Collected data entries
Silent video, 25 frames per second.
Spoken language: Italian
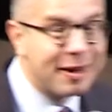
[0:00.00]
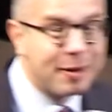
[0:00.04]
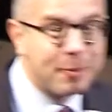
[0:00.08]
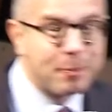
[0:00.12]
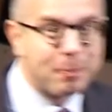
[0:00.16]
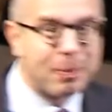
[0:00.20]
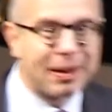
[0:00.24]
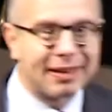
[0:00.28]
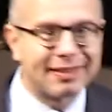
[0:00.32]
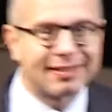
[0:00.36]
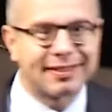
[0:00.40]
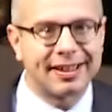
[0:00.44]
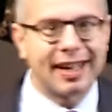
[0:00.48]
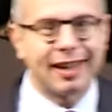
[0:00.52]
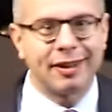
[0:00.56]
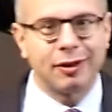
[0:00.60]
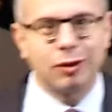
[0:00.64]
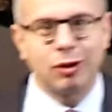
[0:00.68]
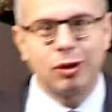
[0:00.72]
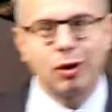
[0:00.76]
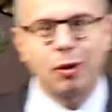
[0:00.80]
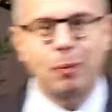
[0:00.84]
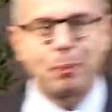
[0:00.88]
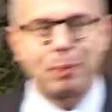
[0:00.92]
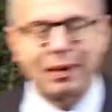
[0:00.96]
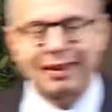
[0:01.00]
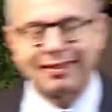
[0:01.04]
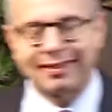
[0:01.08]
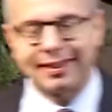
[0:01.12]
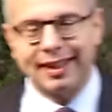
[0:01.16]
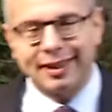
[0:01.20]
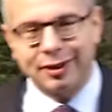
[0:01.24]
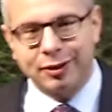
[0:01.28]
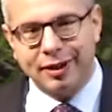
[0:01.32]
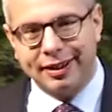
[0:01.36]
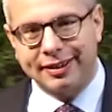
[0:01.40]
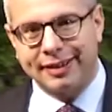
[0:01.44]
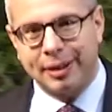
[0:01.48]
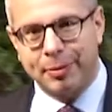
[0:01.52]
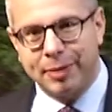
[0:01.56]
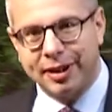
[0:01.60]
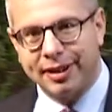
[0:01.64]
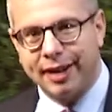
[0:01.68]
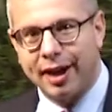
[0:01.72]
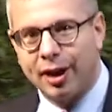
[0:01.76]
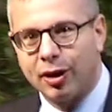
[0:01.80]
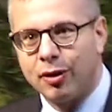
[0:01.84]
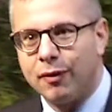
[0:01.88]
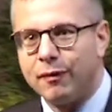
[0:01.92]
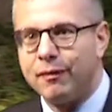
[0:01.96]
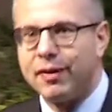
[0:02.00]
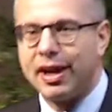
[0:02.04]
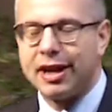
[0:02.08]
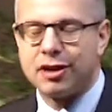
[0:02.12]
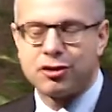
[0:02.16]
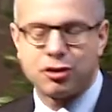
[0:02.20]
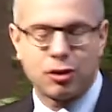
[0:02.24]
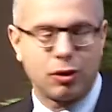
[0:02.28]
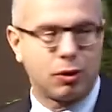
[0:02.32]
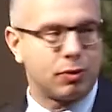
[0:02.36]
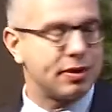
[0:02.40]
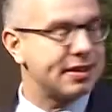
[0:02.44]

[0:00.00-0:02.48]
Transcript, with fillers: passando, passando al tema della convention,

Activity
The images are to be left out while the entries are written out exactly.

Answer to the problem
Silent video, 25 frames per second.
Spoken language: Italian
[0:00.00]
[0:00.04]
[0:00.08]
[0:00.12]
[0:00.16]
[0:00.20]
[0:00.24]
[0:00.28]
[0:00.32]
[0:00.36]
[0:00.40]
[0:00.44]
[0:00.48]
[0:00.52]
[0:00.56]
[0:00.60]
[0:00.64]
[0:00.68]
[0:00.72]
[0:00.76]
[0:00.80]
[0:00.84]
[0:00.88]
[0:00.92]
[0:00.96]
[0:01.00]
[0:01.04]
[0:01.08]
[0:01.12]
[0:01.16]
[0:01.20]
[0:01.24]
[0:01.28]
[0:01.32]
[0:01.36]
[0:01.40]
[0:01.44]
[0:01.48]
[0:01.52]
[0:01.56]
[0:01.60]
[0:01.64]
[0:01.68]
[0:01.72]
[0:01.76]
[0:01.80]
[0:01.84]
[0:01.88]
[0:01.92]
[0:01.96]
[0:02.00]
[0:02.04]
[0:02.08]
[0:02.12]
[0:02.16]
[0:02.20]
[0:02.24]
[0:02.28]
[0:02.32]
[0:02.36]
[0:02.40]
[0:02.44]

[0:00.00-0:02.48]
Transcript, with fillers: passando, passando al tema della convention,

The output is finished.